Heh - Being late from lunch to the first part, I missed the opening, where Joseph ran a video of an unmanaged - but efficient - traffic intersection. No lights, no signs, seeming chaos - but no accidents, and continuous flow.
So on to Scrum Practices:
- Iterations of 1 to 4 weeks
- Team builds functionality that includes product backlog and meets Sprint goals
- Team self-organizes to achieve goals
- Team conforms to existing standards and conventions
- Abnormal termination of Sprint:
- Team can cancel Sprint if the goal of the Sprint is deemed to be unattainable
- Product owner can cancel based on external circumstances changing
An interesting heuristic for Sprint length: How long can management shut up and allow the team to work? Another interesting comment: "The purpose of meetings is to keep people from taking responsibility".
- Takes ownership of the backlog
- Can be influenced by committees, management, customers, sales (etc)

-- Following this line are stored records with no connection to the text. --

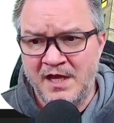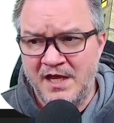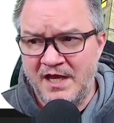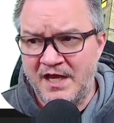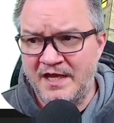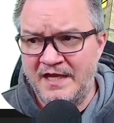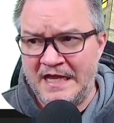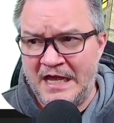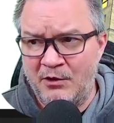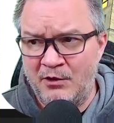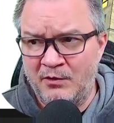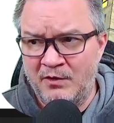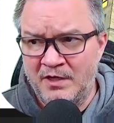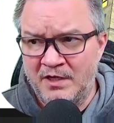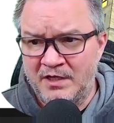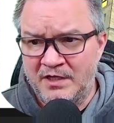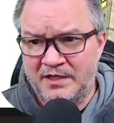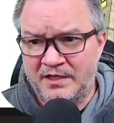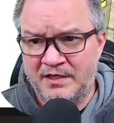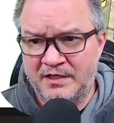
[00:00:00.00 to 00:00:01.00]
And now
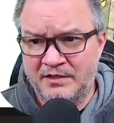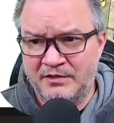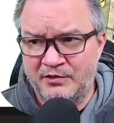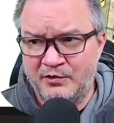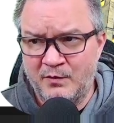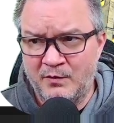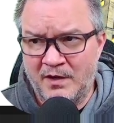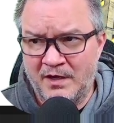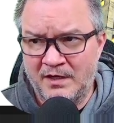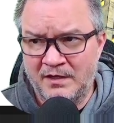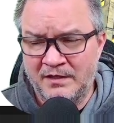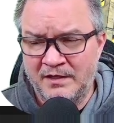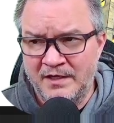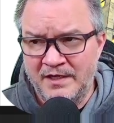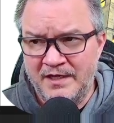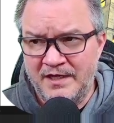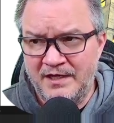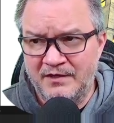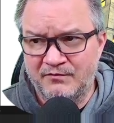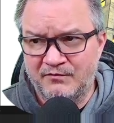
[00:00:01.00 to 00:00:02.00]
here you are
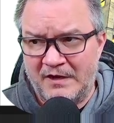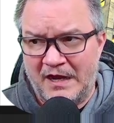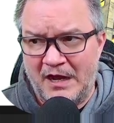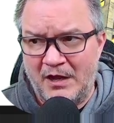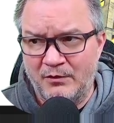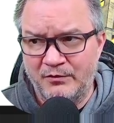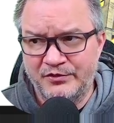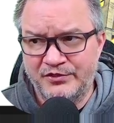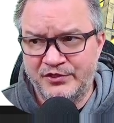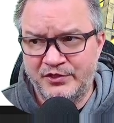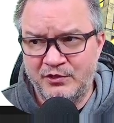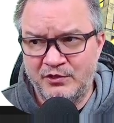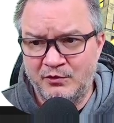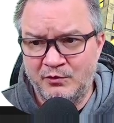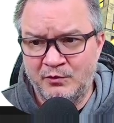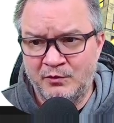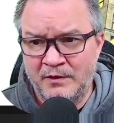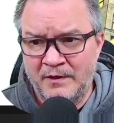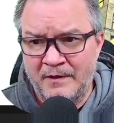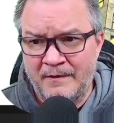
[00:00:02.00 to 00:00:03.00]
in round
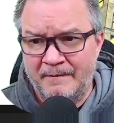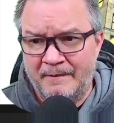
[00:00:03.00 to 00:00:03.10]
2,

- Responsible for ensuring that the most important business functionality is delivered first
- Ensures that one (and only one) set of requirements drives the project
- Eliminates the confusion of multiple bosses, interference, etc
- Cross Functional
- Selects the iteration goal and specific work results
- responsible for committing to work
- Self organizing
- Authority to do whatever is required to meet goals
- Open, co-located space
- Demos work results to the Project Owner
Ideal team size: Seven +/-2. That's the largest size that can sit at a table and all engage in one conversation.
- Responsible for establishing Scrum practices and rules
- Representative to management
- Representative to team
- A coach
- Engineering and Development skills
- Agile version of IT project manager
The Lead developer really can't be in this role, due to conflict of interest issues. A Scrum Master can be defined as a "Servant Leader".

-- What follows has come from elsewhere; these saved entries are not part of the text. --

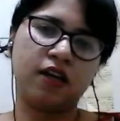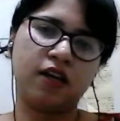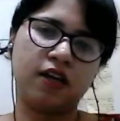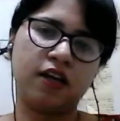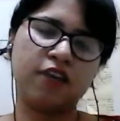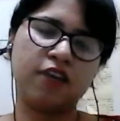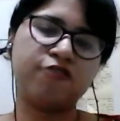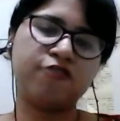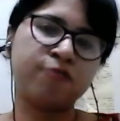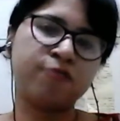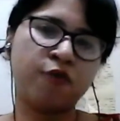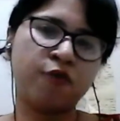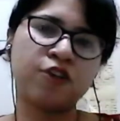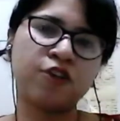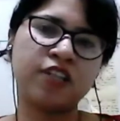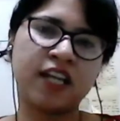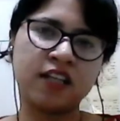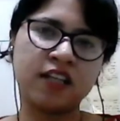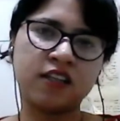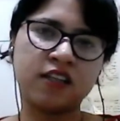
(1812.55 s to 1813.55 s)
if more
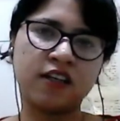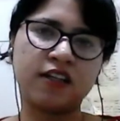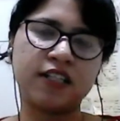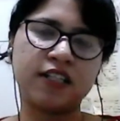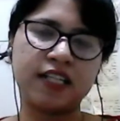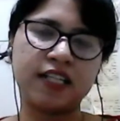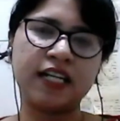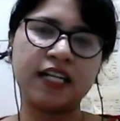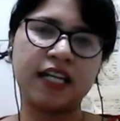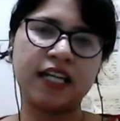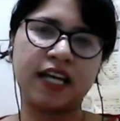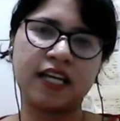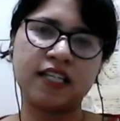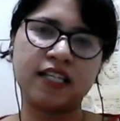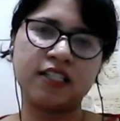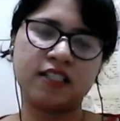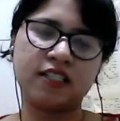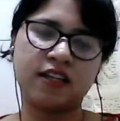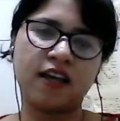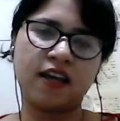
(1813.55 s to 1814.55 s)
than 30
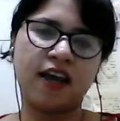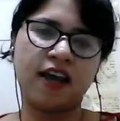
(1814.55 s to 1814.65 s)
days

There are few roles and few practices - Scrum is low overhead. There's a Product Planning Meeting, where requirements emerge. From that, a product backlog gets put together - this consists of functional and non-functional requirements. Anyone can add to the backlog, but the Product Owner is the only one who prioritizes.

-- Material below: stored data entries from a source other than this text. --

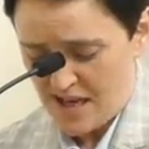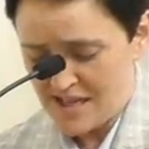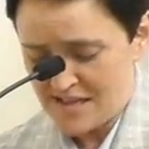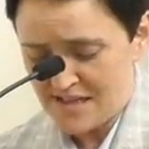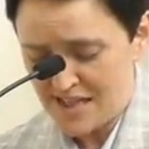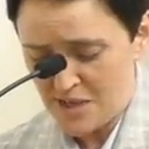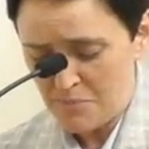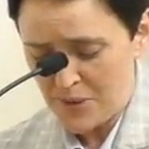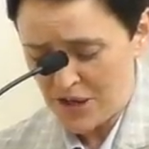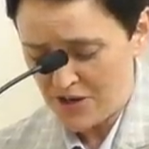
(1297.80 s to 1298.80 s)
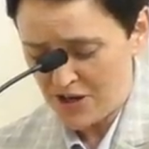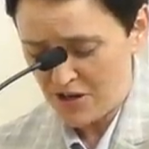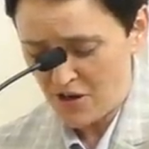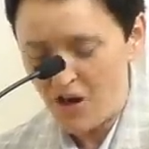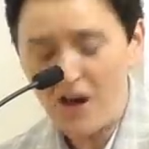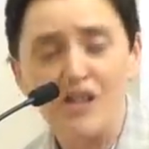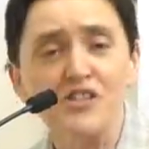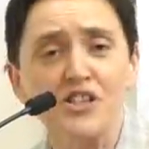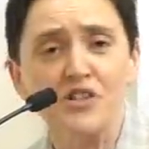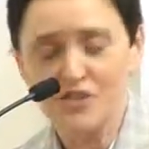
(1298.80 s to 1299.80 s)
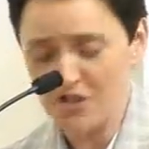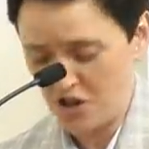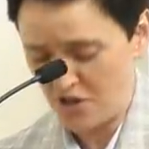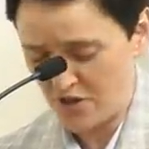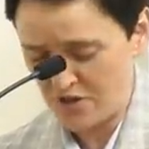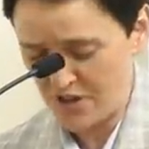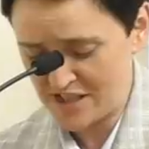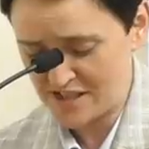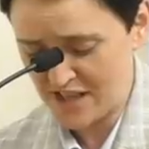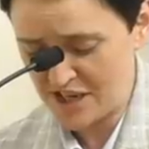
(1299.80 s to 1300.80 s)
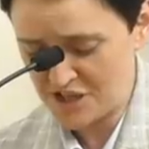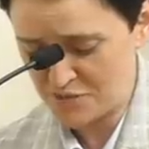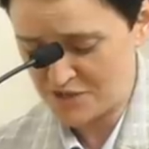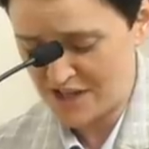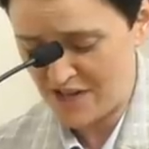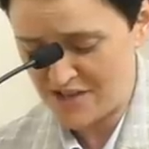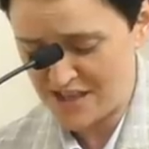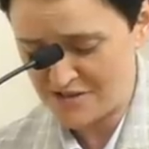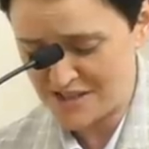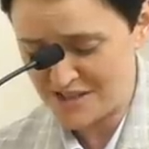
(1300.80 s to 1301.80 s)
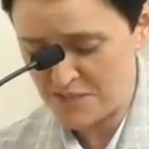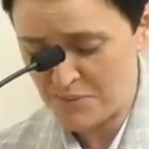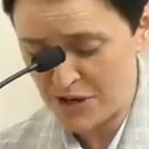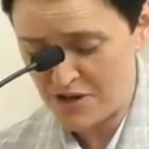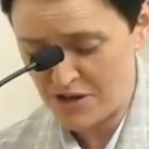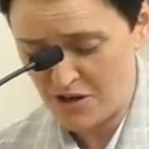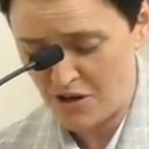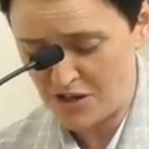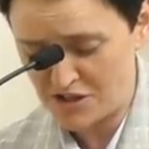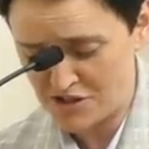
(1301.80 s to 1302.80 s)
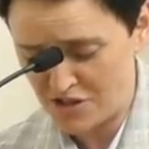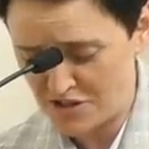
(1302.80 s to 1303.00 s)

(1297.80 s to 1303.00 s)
In the Imperial College, an undercover investigation was carried out in the Imperial College,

Estimates for work - like produce - have a "sell by" date, and that date is the end of a Sprint. At the end of a Sprint, the estimate will either be past (i.e., functionality delivered), or need revisiting. Joseph recommends this book: "Agile Estimation and Planning" by Mike Cohn, as a good source of information about how to do agile planning.
Scrum Planning Meetings:
- What's on the backlog
- What are the Team Capabilities (who can do this?)
- What are the Business Conditions?
- How stable is the technology? What's Changed?
- Executable Product Increment (what did we do last Sprint)
The goal is to plan the next sprint.
Daily Scrum Meeting:
- 15 minute status update - trick to get people there on-time: last in talks first
- Same place/time every day
- Meeting room
- "chicken and pigs"
- Three questions:
- What did you do yesterday
- What will you do today
- Do you have any impediments blocking your progress?
- Impediments and Decisions
Another thing here - Joseph recommends lightweight tools. Index Cards, Spreadsheets, web-based equivalents for distributed teams.
- What did we do?
- New priorities set
- Team devises solution to most vexing problems
Common complaints as to why "it won't work for us"
- We don't have the right people
- Requires business involvement
- Project is too big for Agile
- Project is too complex for Agile
In all these cases, there's a business problem. You know you're doing Scrum when "things come together" - you realize that you can start a project without all information, the team starts to work as a team of developers.